**DATASET CONTENT**
┄┄┄┄┄┄┄┄┄┄
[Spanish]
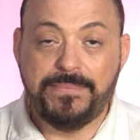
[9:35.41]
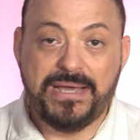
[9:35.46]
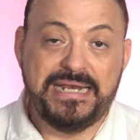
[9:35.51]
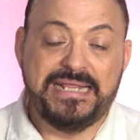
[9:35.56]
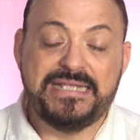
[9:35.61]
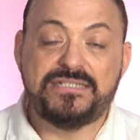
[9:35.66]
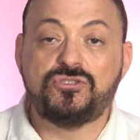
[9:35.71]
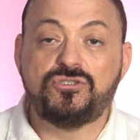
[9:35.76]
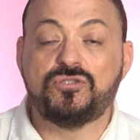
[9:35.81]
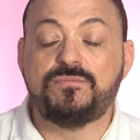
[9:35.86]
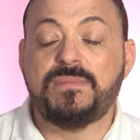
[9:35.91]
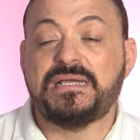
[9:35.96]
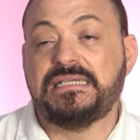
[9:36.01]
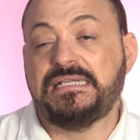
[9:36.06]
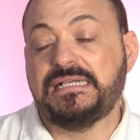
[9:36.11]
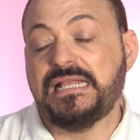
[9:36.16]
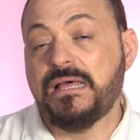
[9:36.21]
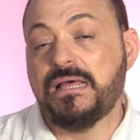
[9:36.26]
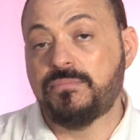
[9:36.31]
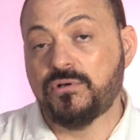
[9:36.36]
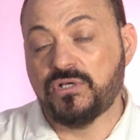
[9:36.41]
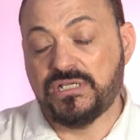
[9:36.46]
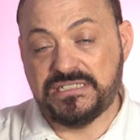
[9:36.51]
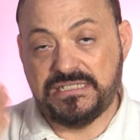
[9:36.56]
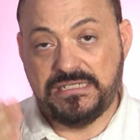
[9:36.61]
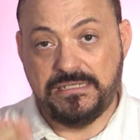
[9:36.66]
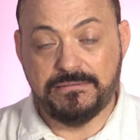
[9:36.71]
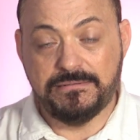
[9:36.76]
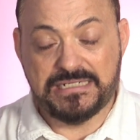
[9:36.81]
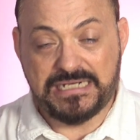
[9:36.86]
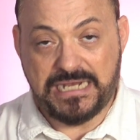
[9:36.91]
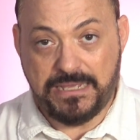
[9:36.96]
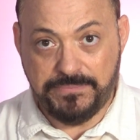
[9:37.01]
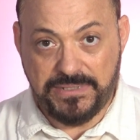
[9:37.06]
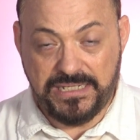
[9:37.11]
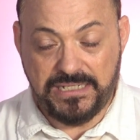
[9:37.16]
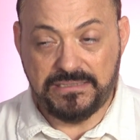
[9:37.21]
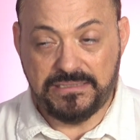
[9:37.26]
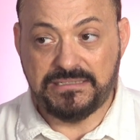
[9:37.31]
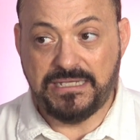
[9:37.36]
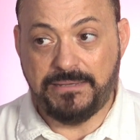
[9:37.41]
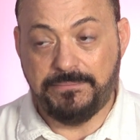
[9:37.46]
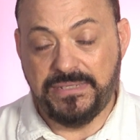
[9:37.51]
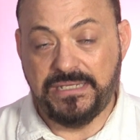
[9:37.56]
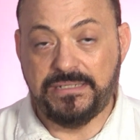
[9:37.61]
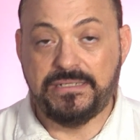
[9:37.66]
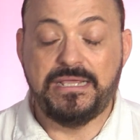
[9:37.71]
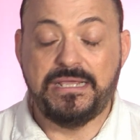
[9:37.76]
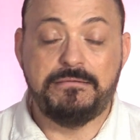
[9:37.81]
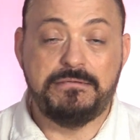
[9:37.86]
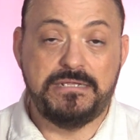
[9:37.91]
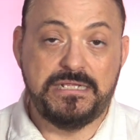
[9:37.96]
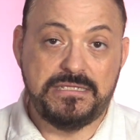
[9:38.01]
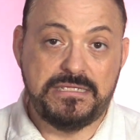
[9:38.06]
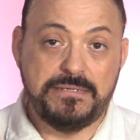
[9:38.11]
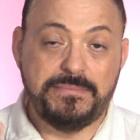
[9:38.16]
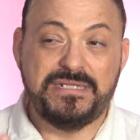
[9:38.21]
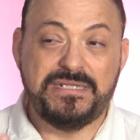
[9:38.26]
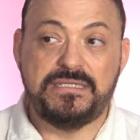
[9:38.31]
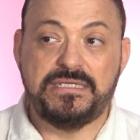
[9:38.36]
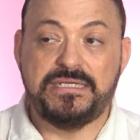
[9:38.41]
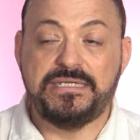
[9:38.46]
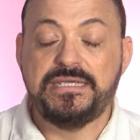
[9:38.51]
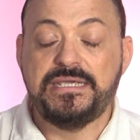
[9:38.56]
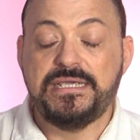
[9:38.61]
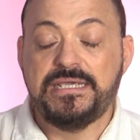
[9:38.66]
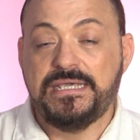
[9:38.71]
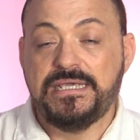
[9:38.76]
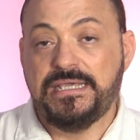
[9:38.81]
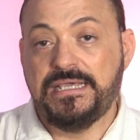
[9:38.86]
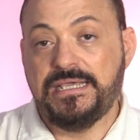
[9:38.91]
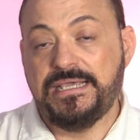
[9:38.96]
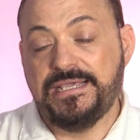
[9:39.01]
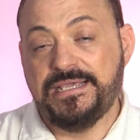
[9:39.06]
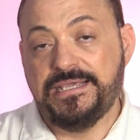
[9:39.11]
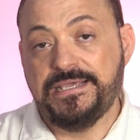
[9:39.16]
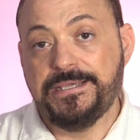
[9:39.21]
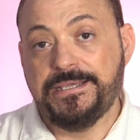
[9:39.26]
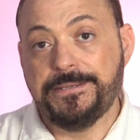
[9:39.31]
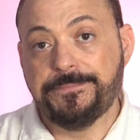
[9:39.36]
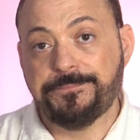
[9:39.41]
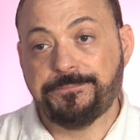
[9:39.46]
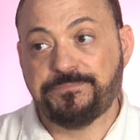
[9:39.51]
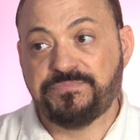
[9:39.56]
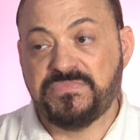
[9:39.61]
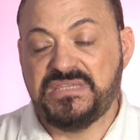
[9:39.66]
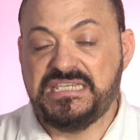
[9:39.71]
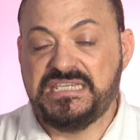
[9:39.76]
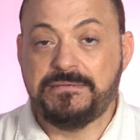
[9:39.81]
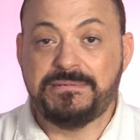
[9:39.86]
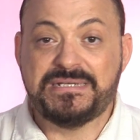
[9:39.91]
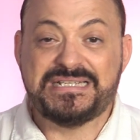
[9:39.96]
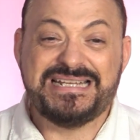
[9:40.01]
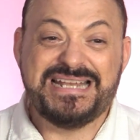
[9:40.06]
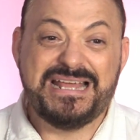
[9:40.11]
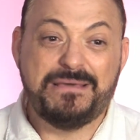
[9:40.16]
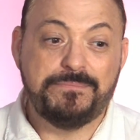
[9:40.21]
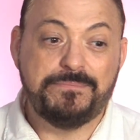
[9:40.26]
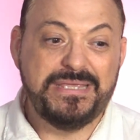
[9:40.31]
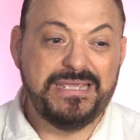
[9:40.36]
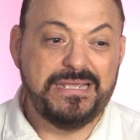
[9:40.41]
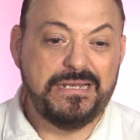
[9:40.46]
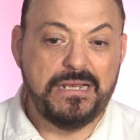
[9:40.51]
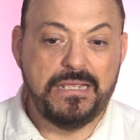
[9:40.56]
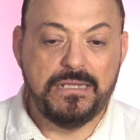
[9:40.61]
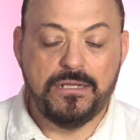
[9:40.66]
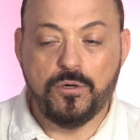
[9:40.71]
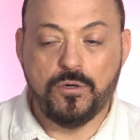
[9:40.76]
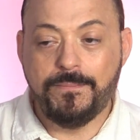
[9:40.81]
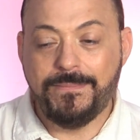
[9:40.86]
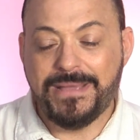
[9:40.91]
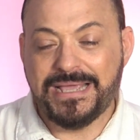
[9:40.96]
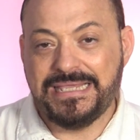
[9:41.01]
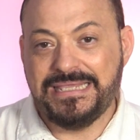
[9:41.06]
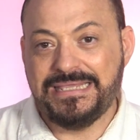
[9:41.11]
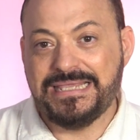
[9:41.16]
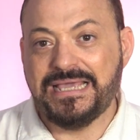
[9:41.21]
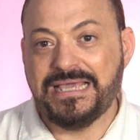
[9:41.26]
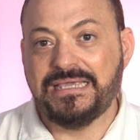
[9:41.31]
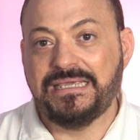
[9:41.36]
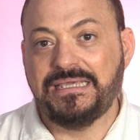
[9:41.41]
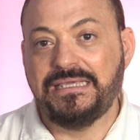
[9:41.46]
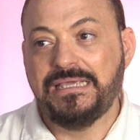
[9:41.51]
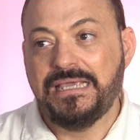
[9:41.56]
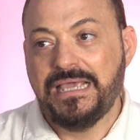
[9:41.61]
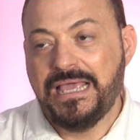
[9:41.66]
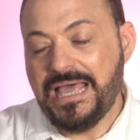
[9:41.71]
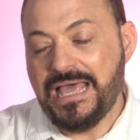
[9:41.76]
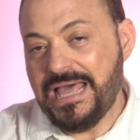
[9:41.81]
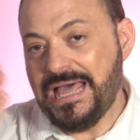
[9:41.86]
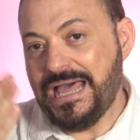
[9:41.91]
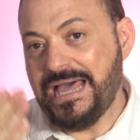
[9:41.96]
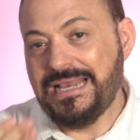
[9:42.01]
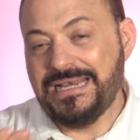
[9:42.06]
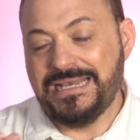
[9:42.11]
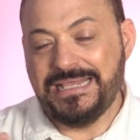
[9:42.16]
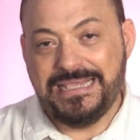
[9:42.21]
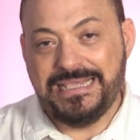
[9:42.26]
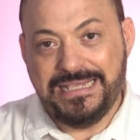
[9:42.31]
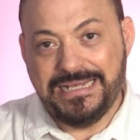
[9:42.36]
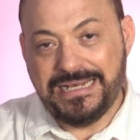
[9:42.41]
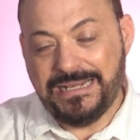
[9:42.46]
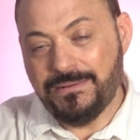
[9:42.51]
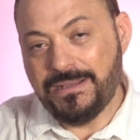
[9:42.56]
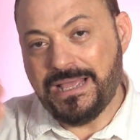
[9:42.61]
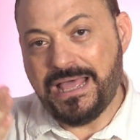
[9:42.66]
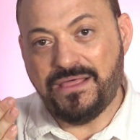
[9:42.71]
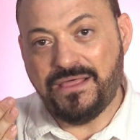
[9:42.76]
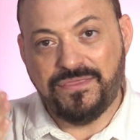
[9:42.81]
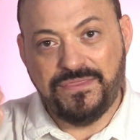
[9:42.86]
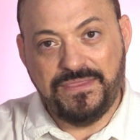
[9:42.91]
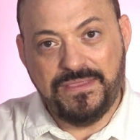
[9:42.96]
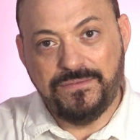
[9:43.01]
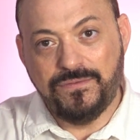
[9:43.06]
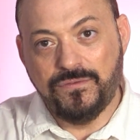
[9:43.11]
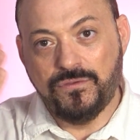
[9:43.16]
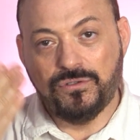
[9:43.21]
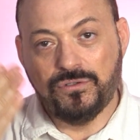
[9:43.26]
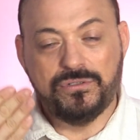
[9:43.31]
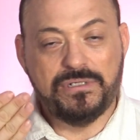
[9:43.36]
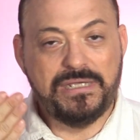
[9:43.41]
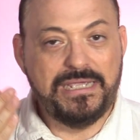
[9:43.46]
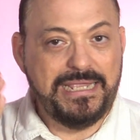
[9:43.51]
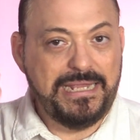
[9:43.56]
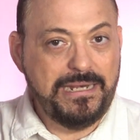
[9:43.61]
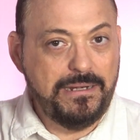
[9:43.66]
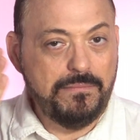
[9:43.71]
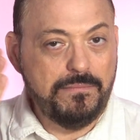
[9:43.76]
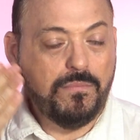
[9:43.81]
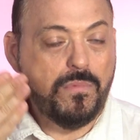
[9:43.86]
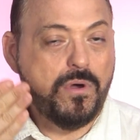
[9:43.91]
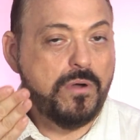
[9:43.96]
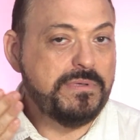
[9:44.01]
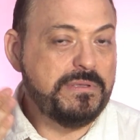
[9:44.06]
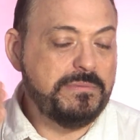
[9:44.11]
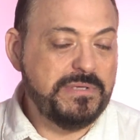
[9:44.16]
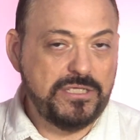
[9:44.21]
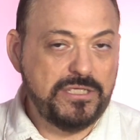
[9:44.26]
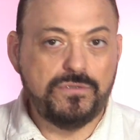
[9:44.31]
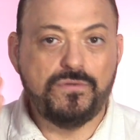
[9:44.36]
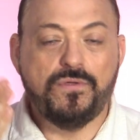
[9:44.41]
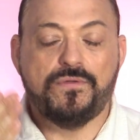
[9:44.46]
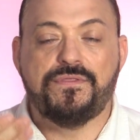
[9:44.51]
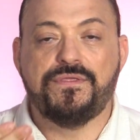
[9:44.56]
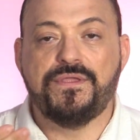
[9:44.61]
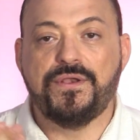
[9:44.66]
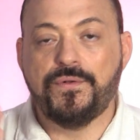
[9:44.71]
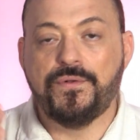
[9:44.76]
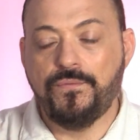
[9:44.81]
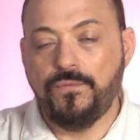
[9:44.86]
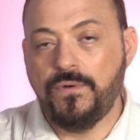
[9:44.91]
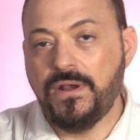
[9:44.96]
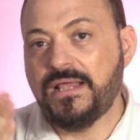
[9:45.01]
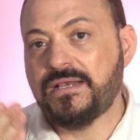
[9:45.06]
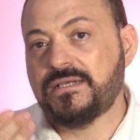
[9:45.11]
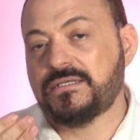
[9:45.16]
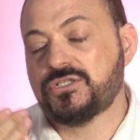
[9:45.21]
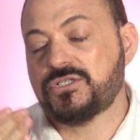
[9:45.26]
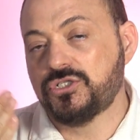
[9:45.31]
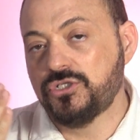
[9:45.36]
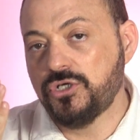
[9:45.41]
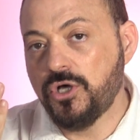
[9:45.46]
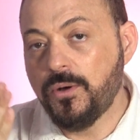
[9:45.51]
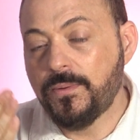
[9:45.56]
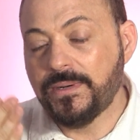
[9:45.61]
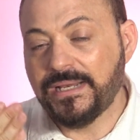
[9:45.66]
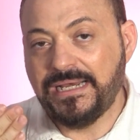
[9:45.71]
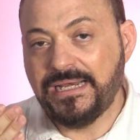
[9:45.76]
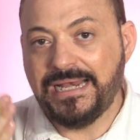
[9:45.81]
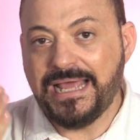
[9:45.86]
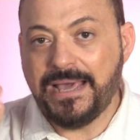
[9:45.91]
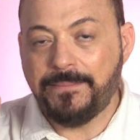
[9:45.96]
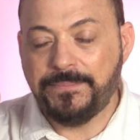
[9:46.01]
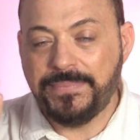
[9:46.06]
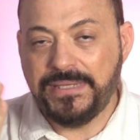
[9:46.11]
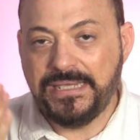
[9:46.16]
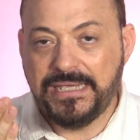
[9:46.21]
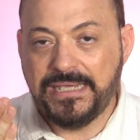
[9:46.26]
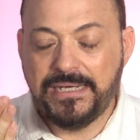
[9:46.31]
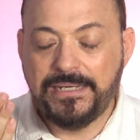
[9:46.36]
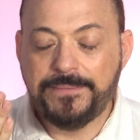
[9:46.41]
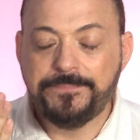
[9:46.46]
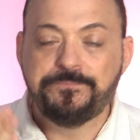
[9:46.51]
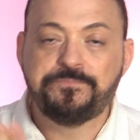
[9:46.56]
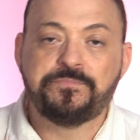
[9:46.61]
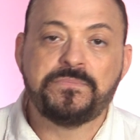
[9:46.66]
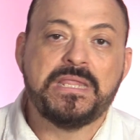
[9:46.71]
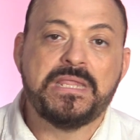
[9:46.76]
Vale, esto es más que nada porque si llevas la piel también, evidentemente, eh, llevas la piel con maquillaje, al ir haciendo el movimiento circular sobre la piel,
┄┄┄┄┄┄┄┄┄┄
Would you write out the data exactly, with no pictures in the copy?

**RESULT OF THIS TASK**
[Spanish]
[9:35.41]
[9:35.46]
[9:35.51]
[9:35.56]
[9:35.61]
[9:35.66]
[9:35.71]
[9:35.76]
[9:35.81]
[9:35.86]
[9:35.91]
[9:35.96]
[9:36.01]
[9:36.06]
[9:36.11]
[9:36.16]
[9:36.21]
[9:36.26]
[9:36.31]
[9:36.36]
[9:36.41]
[9:36.46]
[9:36.51]
[9:36.56]
[9:36.61]
[9:36.66]
[9:36.71]
[9:36.76]
[9:36.81]
[9:36.86]
[9:36.91]
[9:36.96]
[9:37.01]
[9:37.06]
[9:37.11]
[9:37.16]
[9:37.21]
[9:37.26]
[9:37.31]
[9:37.36]
[9:37.41]
[9:37.46]
[9:37.51]
[9:37.56]
[9:37.61]
[9:37.66]
[9:37.71]
[9:37.76]
[9:37.81]
[9:37.86]
[9:37.91]
[9:37.96]
[9:38.01]
[9:38.06]
[9:38.11]
[9:38.16]
[9:38.21]
[9:38.26]
[9:38.31]
[9:38.36]
[9:38.41]
[9:38.46]
[9:38.51]
[9:38.56]
[9:38.61]
[9:38.66]
[9:38.71]
[9:38.76]
[9:38.81]
[9:38.86]
[9:38.91]
[9:38.96]
[9:39.01]
[9:39.06]
[9:39.11]
[9:39.16]
[9:39.21]
[9:39.26]
[9:39.31]
[9:39.36]
[9:39.41]
[9:39.46]
[9:39.51]
[9:39.56]
[9:39.61]
[9:39.66]
[9:39.71]
[9:39.76]
[9:39.81]
[9:39.86]
[9:39.91]
[9:39.96]
[9:40.01]
[9:40.06]
[9:40.11]
[9:40.16]
[9:40.21]
[9:40.26]
[9:40.31]
[9:40.36]
[9:40.41]
[9:40.46]
[9:40.51]
[9:40.56]
[9:40.61]
[9:40.66]
[9:40.71]
[9:40.76]
[9:40.81]
[9:40.86]
[9:40.91]
[9:40.96]
[9:41.01]
[9:41.06]
[9:41.11]
[9:41.16]
[9:41.21]
[9:41.26]
[9:41.31]
[9:41.36]
[9:41.41]
[9:41.46]
[9:41.51]
[9:41.56]
[9:41.61]
[9:41.66]
[9:41.71]
[9:41.76]
[9:41.81]
[9:41.86]
[9:41.91]
[9:41.96]
[9:42.01]
[9:42.06]
[9:42.11]
[9:42.16]
[9:42.21]
[9:42.26]
[9:42.31]
[9:42.36]
[9:42.41]
[9:42.46]
[9:42.51]
[9:42.56]
[9:42.61]
[9:42.66]
[9:42.71]
[9:42.76]
[9:42.81]
[9:42.86]
[9:42.91]
[9:42.96]
[9:43.01]
[9:43.06]
[9:43.11]
[9:43.16]
[9:43.21]
[9:43.26]
[9:43.31]
[9:43.36]
[9:43.41]
[9:43.46]
[9:43.51]
[9:43.56]
[9:43.61]
[9:43.66]
[9:43.71]
[9:43.76]
[9:43.81]
[9:43.86]
[9:43.91]
[9:43.96]
[9:44.01]
[9:44.06]
[9:44.11]
[9:44.16]
[9:44.21]
[9:44.26]
[9:44.31]
[9:44.36]
[9:44.41]
[9:44.46]
[9:44.51]
[9:44.56]
[9:44.61]
[9:44.66]
[9:44.71]
[9:44.76]
[9:44.81]
[9:44.86]
[9:44.91]
[9:44.96]
[9:45.01]
[9:45.06]
[9:45.11]
[9:45.16]
[9:45.21]
[9:45.26]
[9:45.31]
[9:45.36]
[9:45.41]
[9:45.46]
[9:45.51]
[9:45.56]
[9:45.61]
[9:45.66]
[9:45.71]
[9:45.76]
[9:45.81]
[9:45.86]
[9:45.91]
[9:45.96]
[9:46.01]
[9:46.06]
[9:46.11]
[9:46.16]
[9:46.21]
[9:46.26]
[9:46.31]
[9:46.36]
[9:46.41]
[9:46.46]
[9:46.51]
[9:46.56]
[9:46.61]
[9:46.66]
[9:46.71]
[9:46.76]
Vale, esto es más que nada porque si llevas la piel también, evidentemente, eh, llevas la piel con maquillaje, al ir haciendo el movimiento circular sobre la piel,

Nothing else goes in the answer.